Records from a data source:
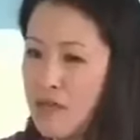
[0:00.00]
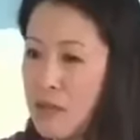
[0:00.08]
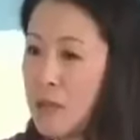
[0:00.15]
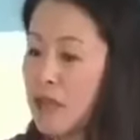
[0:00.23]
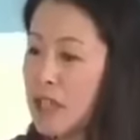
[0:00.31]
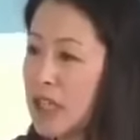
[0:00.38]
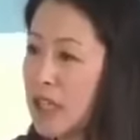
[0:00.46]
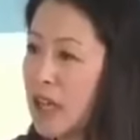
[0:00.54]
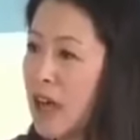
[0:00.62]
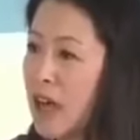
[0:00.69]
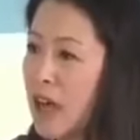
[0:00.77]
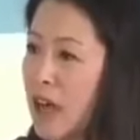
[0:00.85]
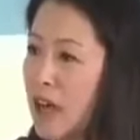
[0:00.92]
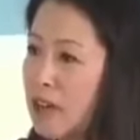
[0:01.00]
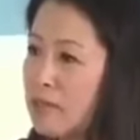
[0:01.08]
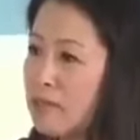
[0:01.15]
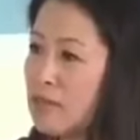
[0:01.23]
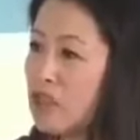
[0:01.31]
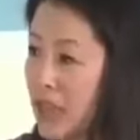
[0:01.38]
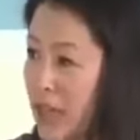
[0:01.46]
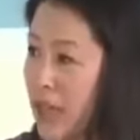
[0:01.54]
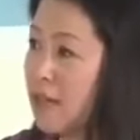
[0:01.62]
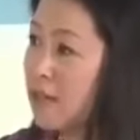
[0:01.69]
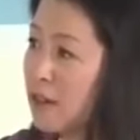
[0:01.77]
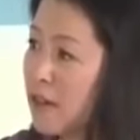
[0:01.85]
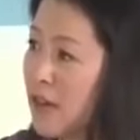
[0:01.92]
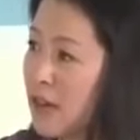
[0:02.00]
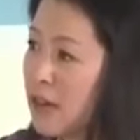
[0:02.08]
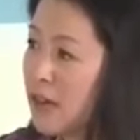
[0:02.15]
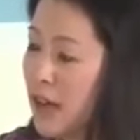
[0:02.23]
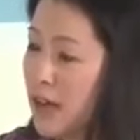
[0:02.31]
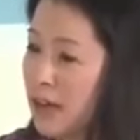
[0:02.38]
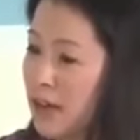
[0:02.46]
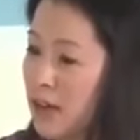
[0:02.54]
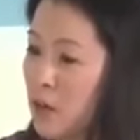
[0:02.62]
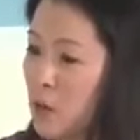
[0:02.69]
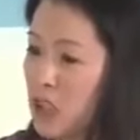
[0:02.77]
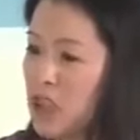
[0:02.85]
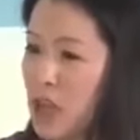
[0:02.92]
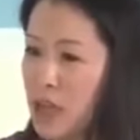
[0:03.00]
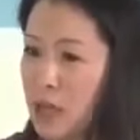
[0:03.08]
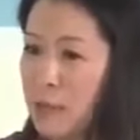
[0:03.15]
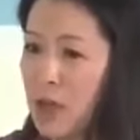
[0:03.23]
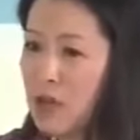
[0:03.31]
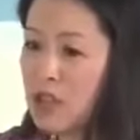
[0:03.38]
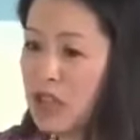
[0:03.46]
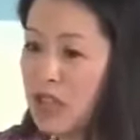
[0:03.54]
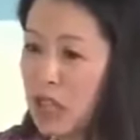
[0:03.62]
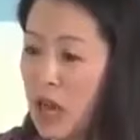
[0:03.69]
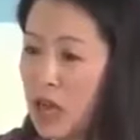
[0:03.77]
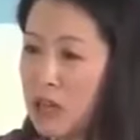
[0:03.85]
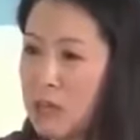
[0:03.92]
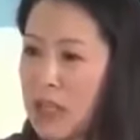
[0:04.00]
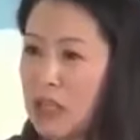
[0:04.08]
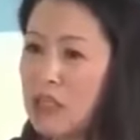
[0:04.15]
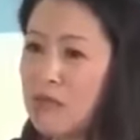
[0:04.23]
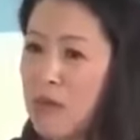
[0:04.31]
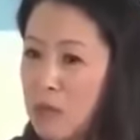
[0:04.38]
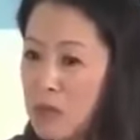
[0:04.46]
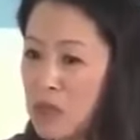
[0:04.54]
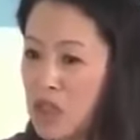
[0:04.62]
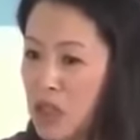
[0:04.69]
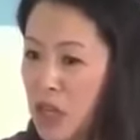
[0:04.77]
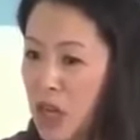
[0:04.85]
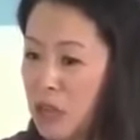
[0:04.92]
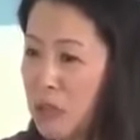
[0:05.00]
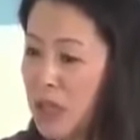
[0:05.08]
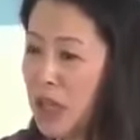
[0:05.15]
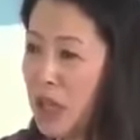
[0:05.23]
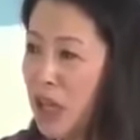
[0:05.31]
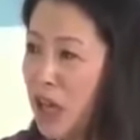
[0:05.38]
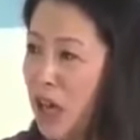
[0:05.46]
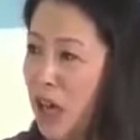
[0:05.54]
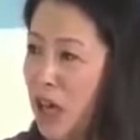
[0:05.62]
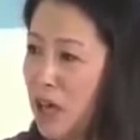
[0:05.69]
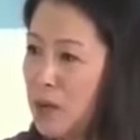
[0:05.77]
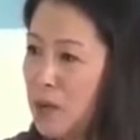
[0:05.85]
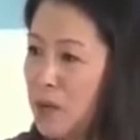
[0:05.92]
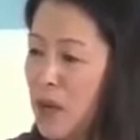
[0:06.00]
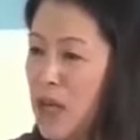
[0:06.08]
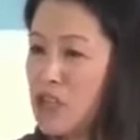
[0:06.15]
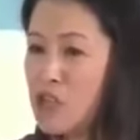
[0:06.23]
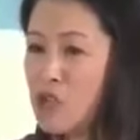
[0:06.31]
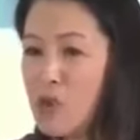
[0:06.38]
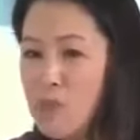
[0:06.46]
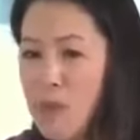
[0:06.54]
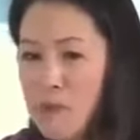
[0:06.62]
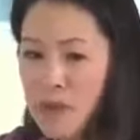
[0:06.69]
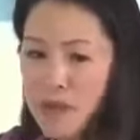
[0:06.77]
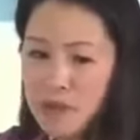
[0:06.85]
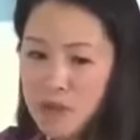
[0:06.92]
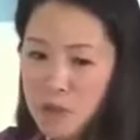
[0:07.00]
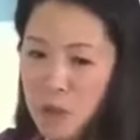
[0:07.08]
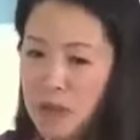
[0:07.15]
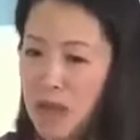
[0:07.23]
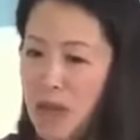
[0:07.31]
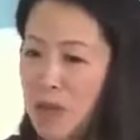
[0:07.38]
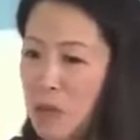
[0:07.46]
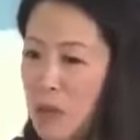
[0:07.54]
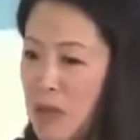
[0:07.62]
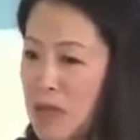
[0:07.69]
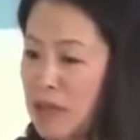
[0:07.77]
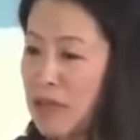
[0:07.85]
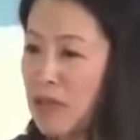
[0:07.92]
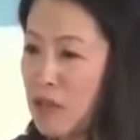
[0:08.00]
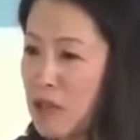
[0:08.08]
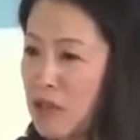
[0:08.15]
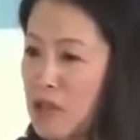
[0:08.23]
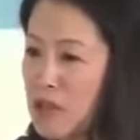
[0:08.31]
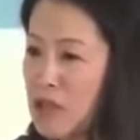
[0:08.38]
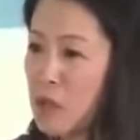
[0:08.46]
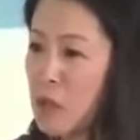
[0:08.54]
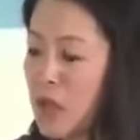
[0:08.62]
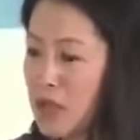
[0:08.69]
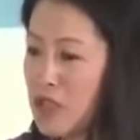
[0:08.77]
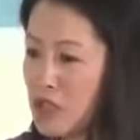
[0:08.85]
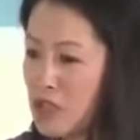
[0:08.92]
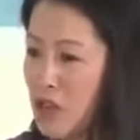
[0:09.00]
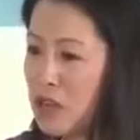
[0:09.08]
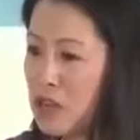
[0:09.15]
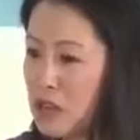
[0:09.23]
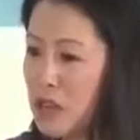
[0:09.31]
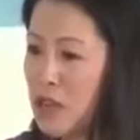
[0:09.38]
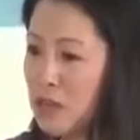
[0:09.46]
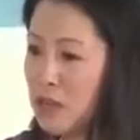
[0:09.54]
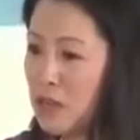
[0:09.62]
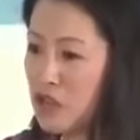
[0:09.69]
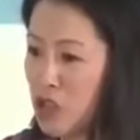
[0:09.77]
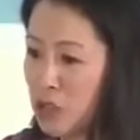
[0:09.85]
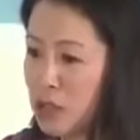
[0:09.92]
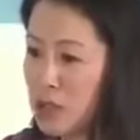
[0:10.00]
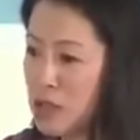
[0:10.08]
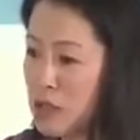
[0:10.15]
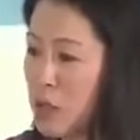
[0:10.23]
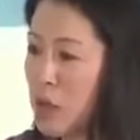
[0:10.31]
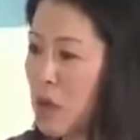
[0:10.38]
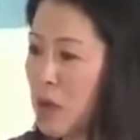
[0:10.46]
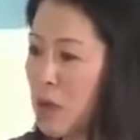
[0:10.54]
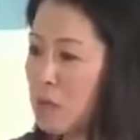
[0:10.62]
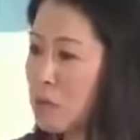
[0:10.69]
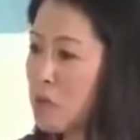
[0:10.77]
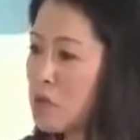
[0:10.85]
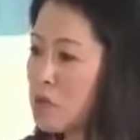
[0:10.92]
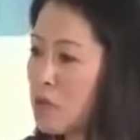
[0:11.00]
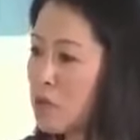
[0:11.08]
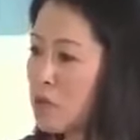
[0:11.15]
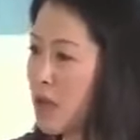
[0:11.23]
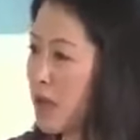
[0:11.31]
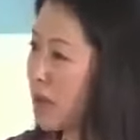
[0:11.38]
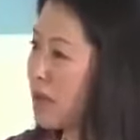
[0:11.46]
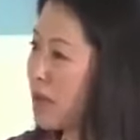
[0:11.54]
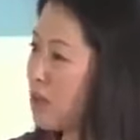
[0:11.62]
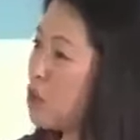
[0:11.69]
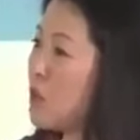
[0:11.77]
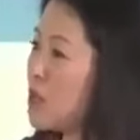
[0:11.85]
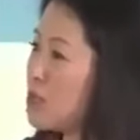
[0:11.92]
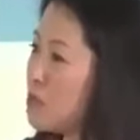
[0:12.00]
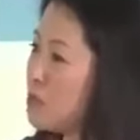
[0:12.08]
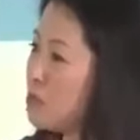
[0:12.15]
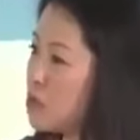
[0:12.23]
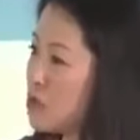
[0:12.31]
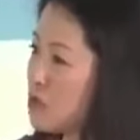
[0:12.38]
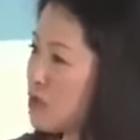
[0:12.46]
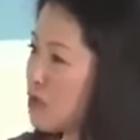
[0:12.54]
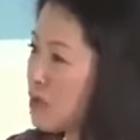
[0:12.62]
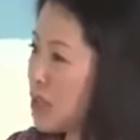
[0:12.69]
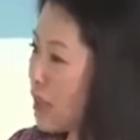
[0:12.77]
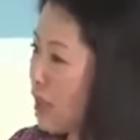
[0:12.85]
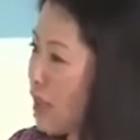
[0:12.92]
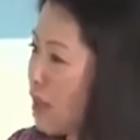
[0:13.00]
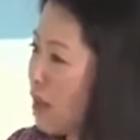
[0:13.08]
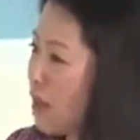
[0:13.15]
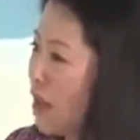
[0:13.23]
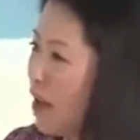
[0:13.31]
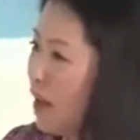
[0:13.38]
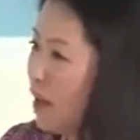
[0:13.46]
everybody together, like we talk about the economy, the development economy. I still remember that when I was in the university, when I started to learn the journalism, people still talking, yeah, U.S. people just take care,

### About this exercise
Copy the data above line for line, skipping every picture.

### Result of this exercise
[0:00.00]
[0:00.08]
[0:00.15]
[0:00.23]
[0:00.31]
[0:00.38]
[0:00.46]
[0:00.54]
[0:00.62]
[0:00.69]
[0:00.77]
[0:00.85]
[0:00.92]
[0:01.00]
[0:01.08]
[0:01.15]
[0:01.23]
[0:01.31]
[0:01.38]
[0:01.46]
[0:01.54]
[0:01.62]
[0:01.69]
[0:01.77]
[0:01.85]
[0:01.92]
[0:02.00]
[0:02.08]
[0:02.15]
[0:02.23]
[0:02.31]
[0:02.38]
[0:02.46]
[0:02.54]
[0:02.62]
[0:02.69]
[0:02.77]
[0:02.85]
[0:02.92]
[0:03.00]
[0:03.08]
[0:03.15]
[0:03.23]
[0:03.31]
[0:03.38]
[0:03.46]
[0:03.54]
[0:03.62]
[0:03.69]
[0:03.77]
[0:03.85]
[0:03.92]
[0:04.00]
[0:04.08]
[0:04.15]
[0:04.23]
[0:04.31]
[0:04.38]
[0:04.46]
[0:04.54]
[0:04.62]
[0:04.69]
[0:04.77]
[0:04.85]
[0:04.92]
[0:05.00]
[0:05.08]
[0:05.15]
[0:05.23]
[0:05.31]
[0:05.38]
[0:05.46]
[0:05.54]
[0:05.62]
[0:05.69]
[0:05.77]
[0:05.85]
[0:05.92]
[0:06.00]
[0:06.08]
[0:06.15]
[0:06.23]
[0:06.31]
[0:06.38]
[0:06.46]
[0:06.54]
[0:06.62]
[0:06.69]
[0:06.77]
[0:06.85]
[0:06.92]
[0:07.00]
[0:07.08]
[0:07.15]
[0:07.23]
[0:07.31]
[0:07.38]
[0:07.46]
[0:07.54]
[0:07.62]
[0:07.69]
[0:07.77]
[0:07.85]
[0:07.92]
[0:08.00]
[0:08.08]
[0:08.15]
[0:08.23]
[0:08.31]
[0:08.38]
[0:08.46]
[0:08.54]
[0:08.62]
[0:08.69]
[0:08.77]
[0:08.85]
[0:08.92]
[0:09.00]
[0:09.08]
[0:09.15]
[0:09.23]
[0:09.31]
[0:09.38]
[0:09.46]
[0:09.54]
[0:09.62]
[0:09.69]
[0:09.77]
[0:09.85]
[0:09.92]
[0:10.00]
[0:10.08]
[0:10.15]
[0:10.23]
[0:10.31]
[0:10.38]
[0:10.46]
[0:10.54]
[0:10.62]
[0:10.69]
[0:10.77]
[0:10.85]
[0:10.92]
[0:11.00]
[0:11.08]
[0:11.15]
[0:11.23]
[0:11.31]
[0:11.38]
[0:11.46]
[0:11.54]
[0:11.62]
[0:11.69]
[0:11.77]
[0:11.85]
[0:11.92]
[0:12.00]
[0:12.08]
[0:12.15]
[0:12.23]
[0:12.31]
[0:12.38]
[0:12.46]
[0:12.54]
[0:12.62]
[0:12.69]
[0:12.77]
[0:12.85]
[0:12.92]
[0:13.00]
[0:13.08]
[0:13.15]
[0:13.23]
[0:13.31]
[0:13.38]
[0:13.46]
everybody together, like we talk about the economy, the development economy. I still remember that when I was in the university, when I started to learn the journalism, people still talking, yeah, U.S. people just take care,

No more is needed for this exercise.